Asked what the gunmen should do next, Umar responds: “Wait for the army people, kill them before blowing yourself up.”

This, the officials said, was one of the final conversations intercepted between the gunmen and their handlers, taking place moments before the two remaining militants charged the army’s special operatives.

The transcripts have been released as part of an intelligence dossier Chief of Army Staff General Raheel Sharif shared with officials in Afghanistan on Wednesday.

General Sharif travelled to Afghanistan to share “vital elements of intelligence”, a statement said, because officials believe the school massacre was ordered by the Pakistan Taliban leader Maulana Fazlullah.

Fazlullah is thought to be hiding in Afghanistan’s Nuristan province – and security officials said Umar’s calls could be traced to the Nazian district of Afghanistan’s Nangrahar province.
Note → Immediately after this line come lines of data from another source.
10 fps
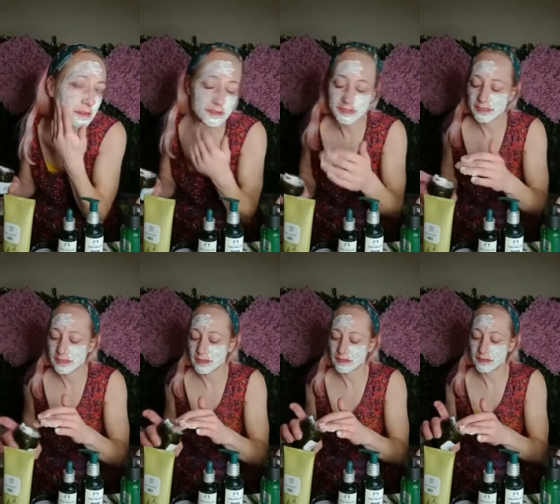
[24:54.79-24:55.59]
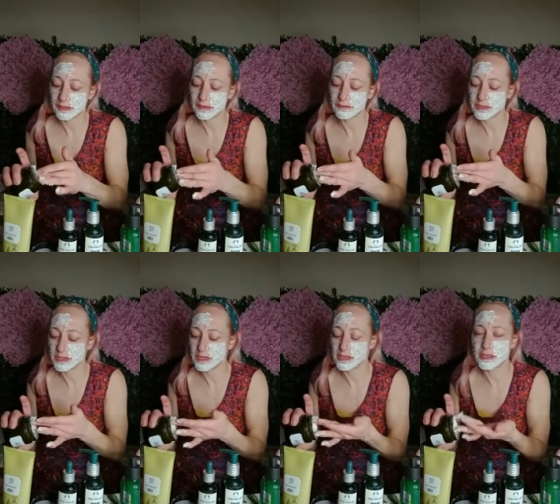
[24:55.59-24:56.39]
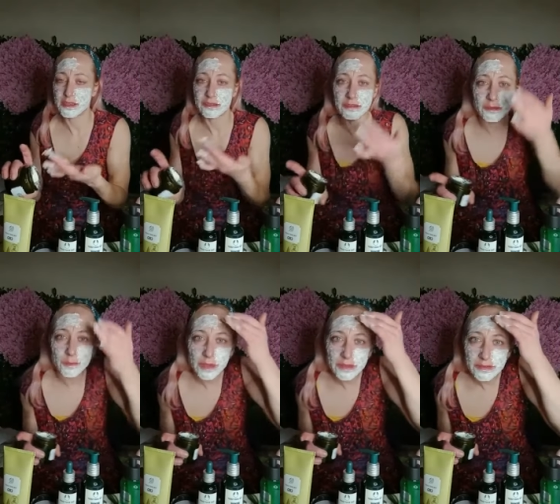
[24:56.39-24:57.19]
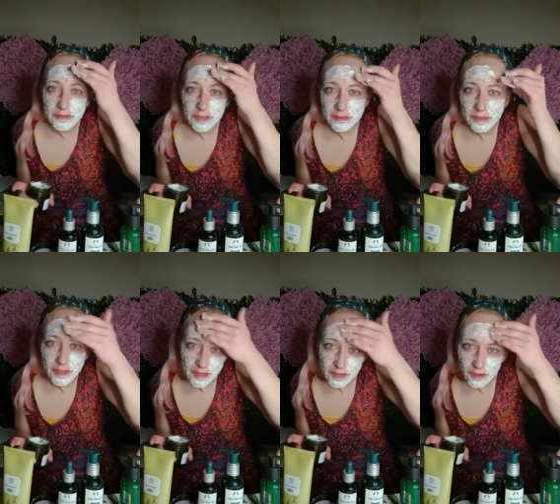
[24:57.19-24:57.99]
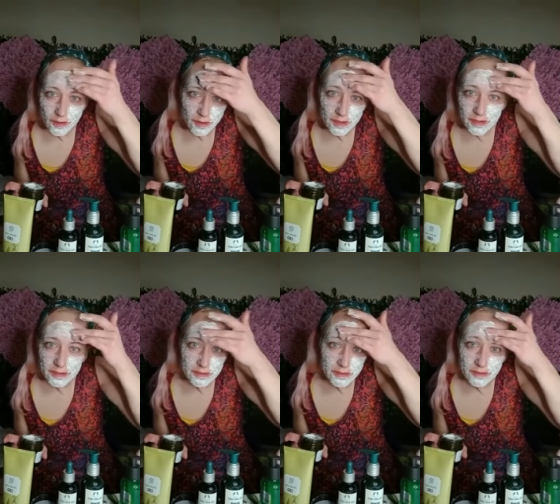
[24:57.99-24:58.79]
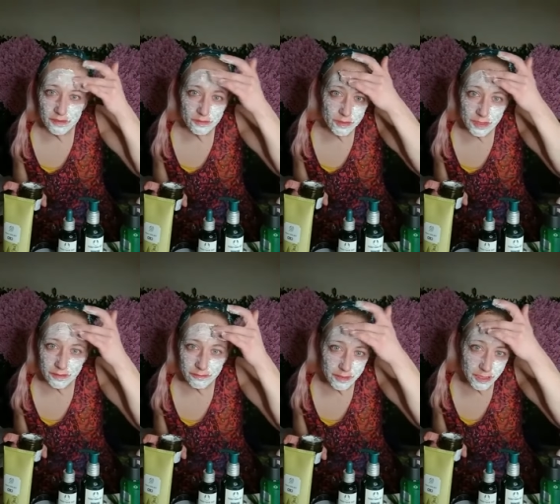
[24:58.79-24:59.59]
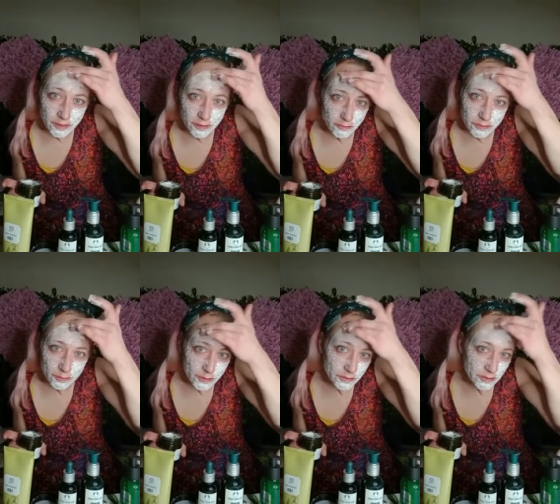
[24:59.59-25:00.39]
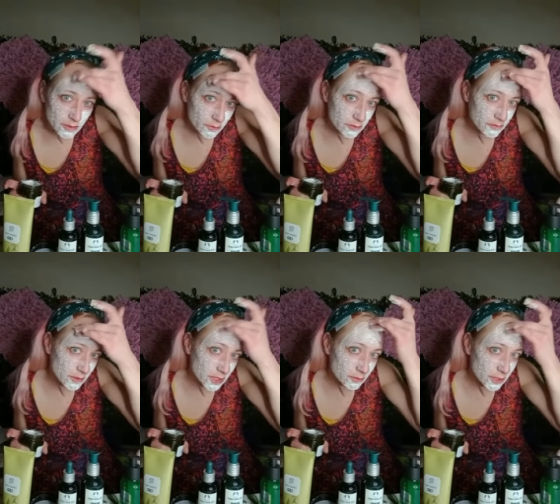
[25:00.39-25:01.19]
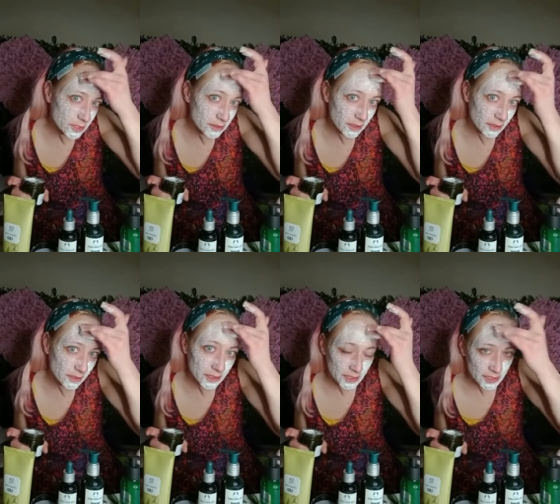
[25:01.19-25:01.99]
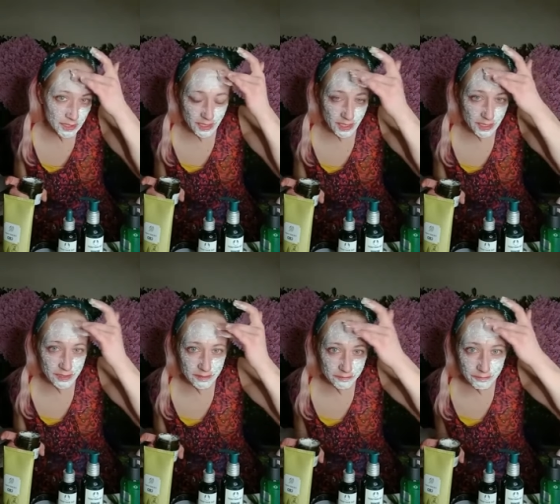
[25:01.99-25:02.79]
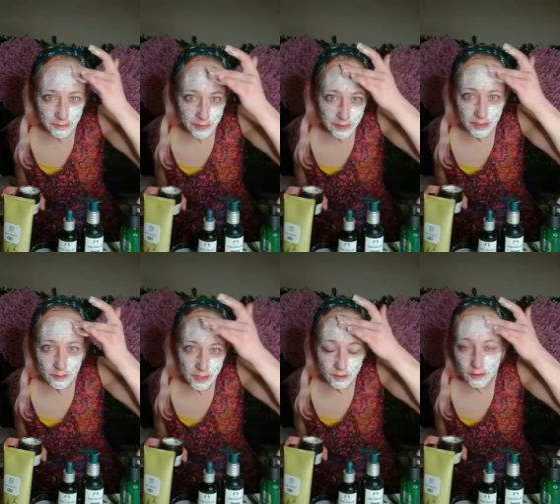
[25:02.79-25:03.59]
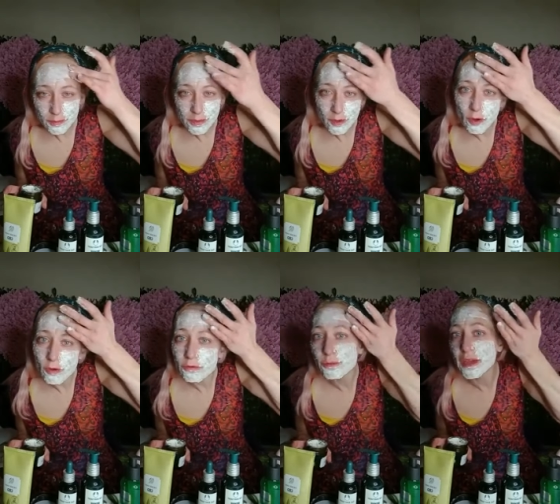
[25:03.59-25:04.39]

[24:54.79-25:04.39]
because I have to say this isn't the best thing to get in your eyes. It does really feel uncomfortable, so I wouldn't recommend that. But there we go. But all the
They now want the Afghan authorities to take action.

Meanwhile, a Pakistan court granted bail to a man accused of masterminding one of the region’s most deadly previous terror attacks, the 2008 rampage through the Indian city of Mumbai that killed 166 people.

The decision to grant bail to Zaki-ur-Rehman Lakhvi is likely to enrage India and may hinder recent attempts to patch up rocky relations between the countries.

Lakhvi was arrested in Pakistan in 2009 in connection with the attack on Mumbai by Pakistani militants, after he was named by the sole surviving gunman.

India blamed Pakistan-based militant group Lashkar-e-Taiba for the Mumbai attacks. Ten gunmen spent three days spraying bullets and throwing grenades around some of the country's most famous landmarks.